- **Problem requirements**
Go to the line with "[00:00:05.80]" in the material below and copy from there through the line with "Transcript, with fillers: the", exactly. Pictures are not copied.
*** Block opens ***
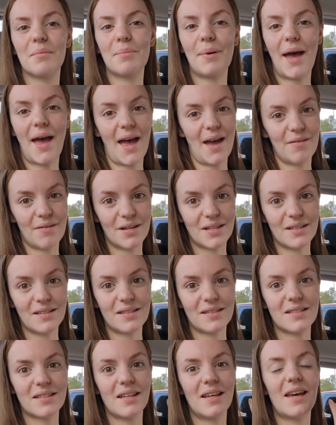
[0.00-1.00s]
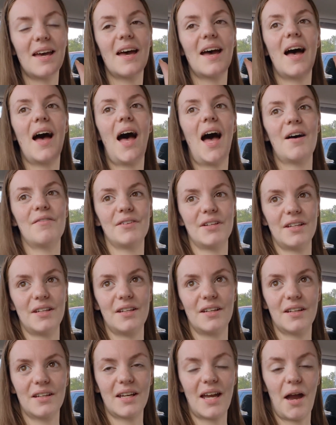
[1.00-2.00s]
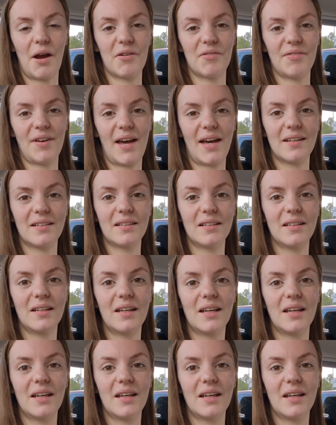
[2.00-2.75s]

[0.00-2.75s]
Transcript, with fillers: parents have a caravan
*** Block closes ***
*** Block opens ***
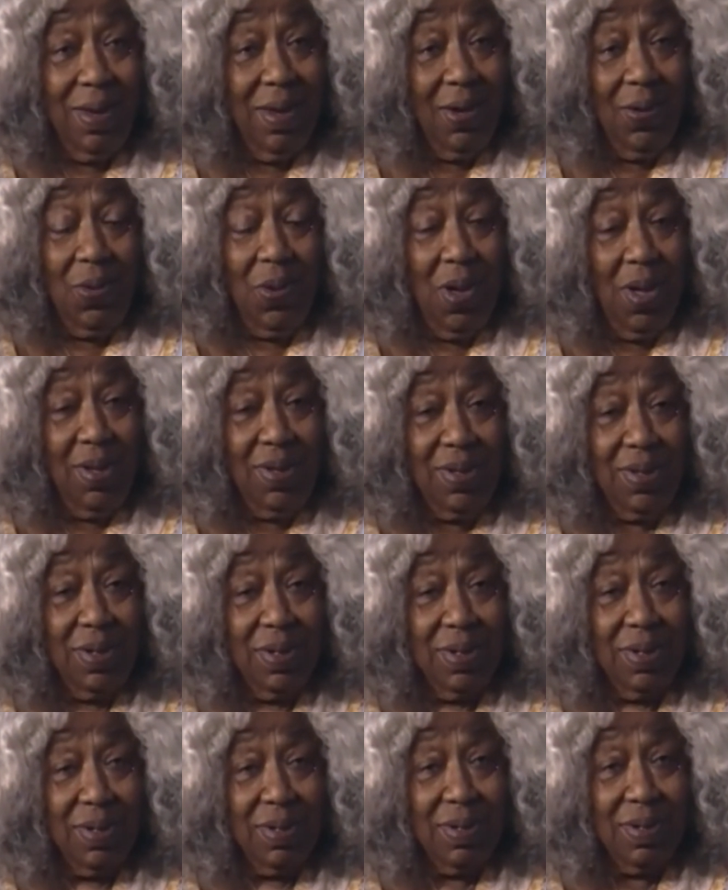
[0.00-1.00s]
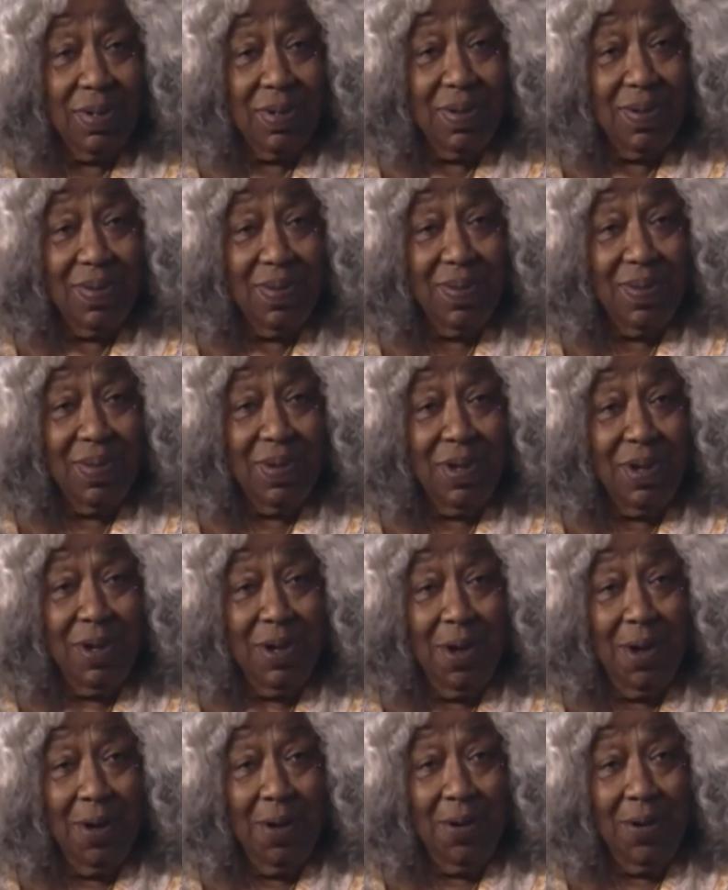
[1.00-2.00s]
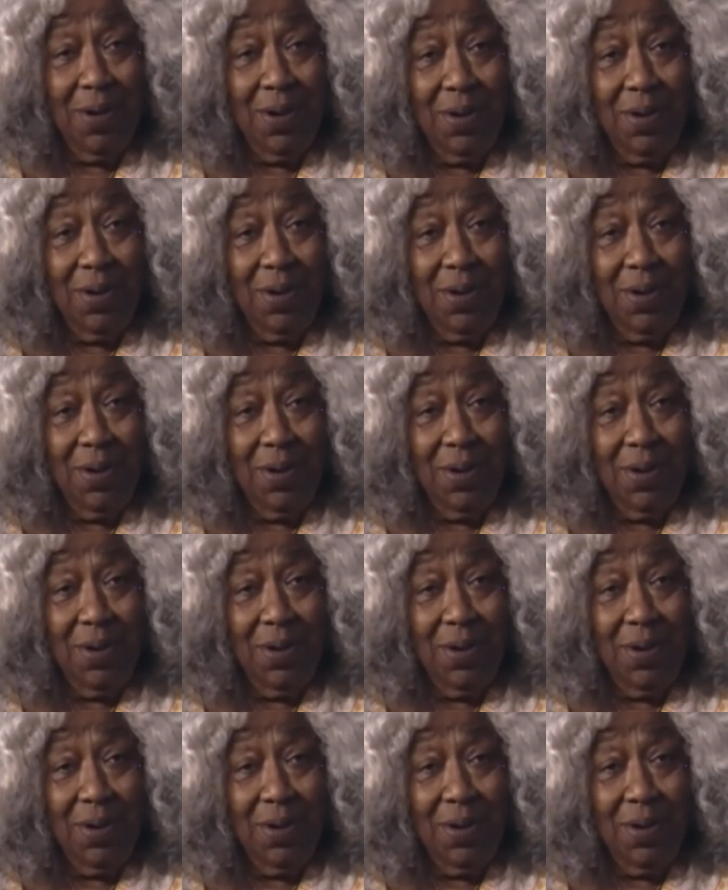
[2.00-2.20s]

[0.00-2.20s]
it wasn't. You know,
*** Block closes ***
*** Block opens ***
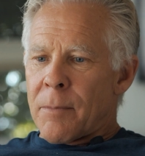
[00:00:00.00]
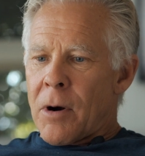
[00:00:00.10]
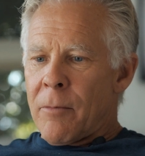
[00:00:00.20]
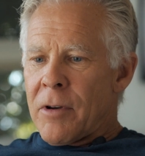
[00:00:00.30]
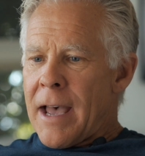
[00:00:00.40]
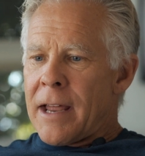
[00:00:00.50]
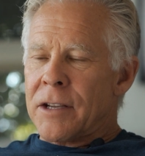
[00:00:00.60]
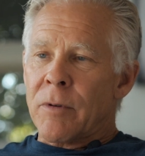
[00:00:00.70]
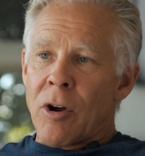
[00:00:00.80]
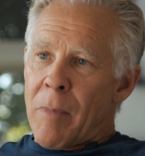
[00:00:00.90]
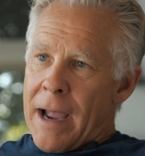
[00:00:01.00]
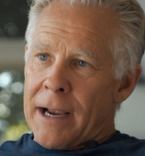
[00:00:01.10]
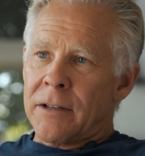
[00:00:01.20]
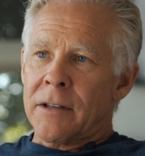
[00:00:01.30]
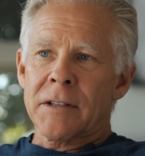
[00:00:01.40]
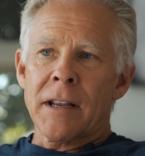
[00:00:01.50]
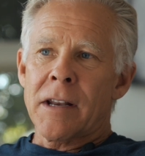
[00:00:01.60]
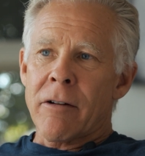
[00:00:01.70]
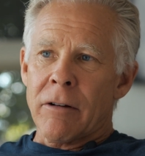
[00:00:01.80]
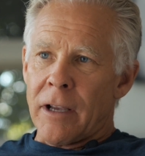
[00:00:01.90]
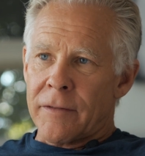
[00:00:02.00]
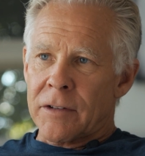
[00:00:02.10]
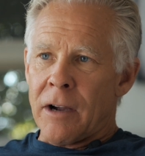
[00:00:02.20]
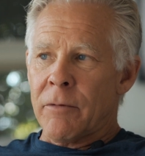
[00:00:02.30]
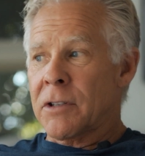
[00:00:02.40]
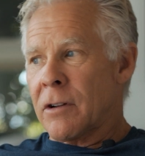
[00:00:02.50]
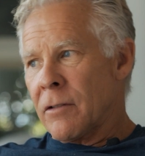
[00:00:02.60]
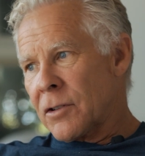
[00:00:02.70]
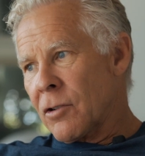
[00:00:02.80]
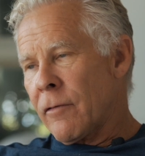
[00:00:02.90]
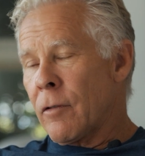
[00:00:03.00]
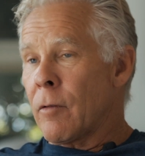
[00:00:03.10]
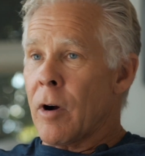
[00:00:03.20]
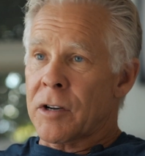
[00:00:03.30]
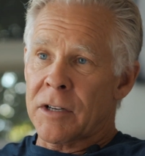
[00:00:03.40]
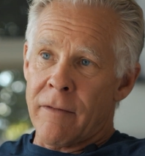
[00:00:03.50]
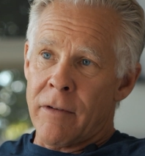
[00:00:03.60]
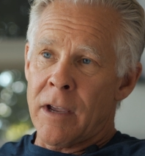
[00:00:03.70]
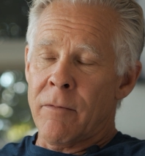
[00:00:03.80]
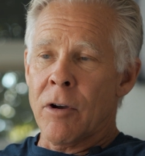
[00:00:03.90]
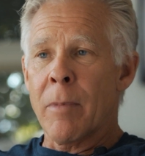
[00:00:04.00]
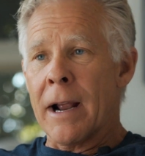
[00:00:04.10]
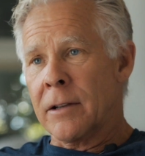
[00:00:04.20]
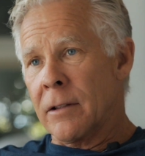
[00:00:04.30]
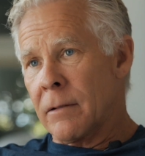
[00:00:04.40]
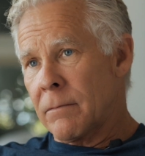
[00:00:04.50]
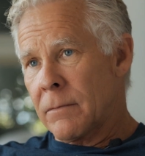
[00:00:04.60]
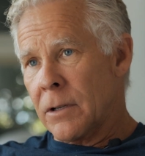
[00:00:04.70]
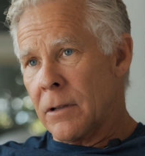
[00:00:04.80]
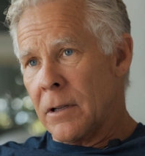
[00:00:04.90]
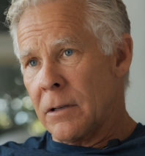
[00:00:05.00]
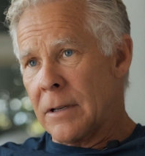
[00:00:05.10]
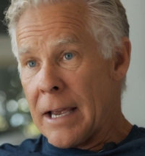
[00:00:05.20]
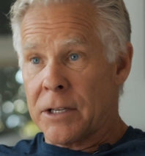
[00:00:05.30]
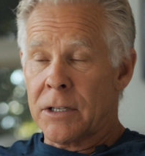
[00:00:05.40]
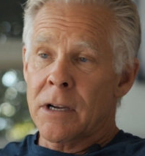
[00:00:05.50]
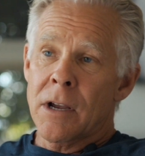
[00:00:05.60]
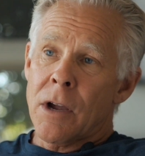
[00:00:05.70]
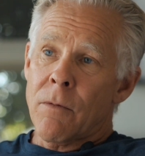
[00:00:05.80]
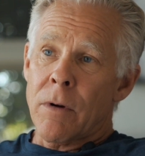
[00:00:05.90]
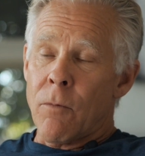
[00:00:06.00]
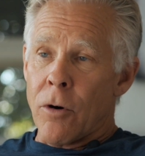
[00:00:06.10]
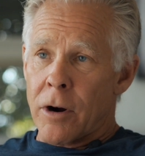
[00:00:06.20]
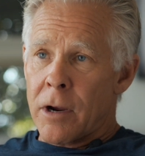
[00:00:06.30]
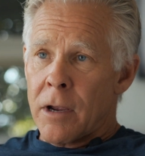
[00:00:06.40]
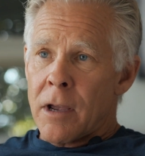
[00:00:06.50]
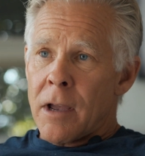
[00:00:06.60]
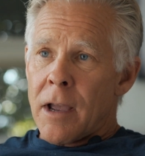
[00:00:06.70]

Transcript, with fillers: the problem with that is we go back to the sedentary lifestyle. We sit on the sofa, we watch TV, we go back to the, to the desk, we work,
*** Block closes ***
- **Exercise solution**
[00:00:05.80]
[00:00:05.90]
[00:00:06.00]
[00:00:06.10]
[00:00:06.20]
[00:00:06.30]
[00:00:06.40]
[00:00:06.50]
[00:00:06.60]
[00:00:06.70]

Transcript, with fillers: the problem with that is we go back to the sedentary lifestyle. We sit on the sofa, we watch TV, we go back to the, to the desk, we work,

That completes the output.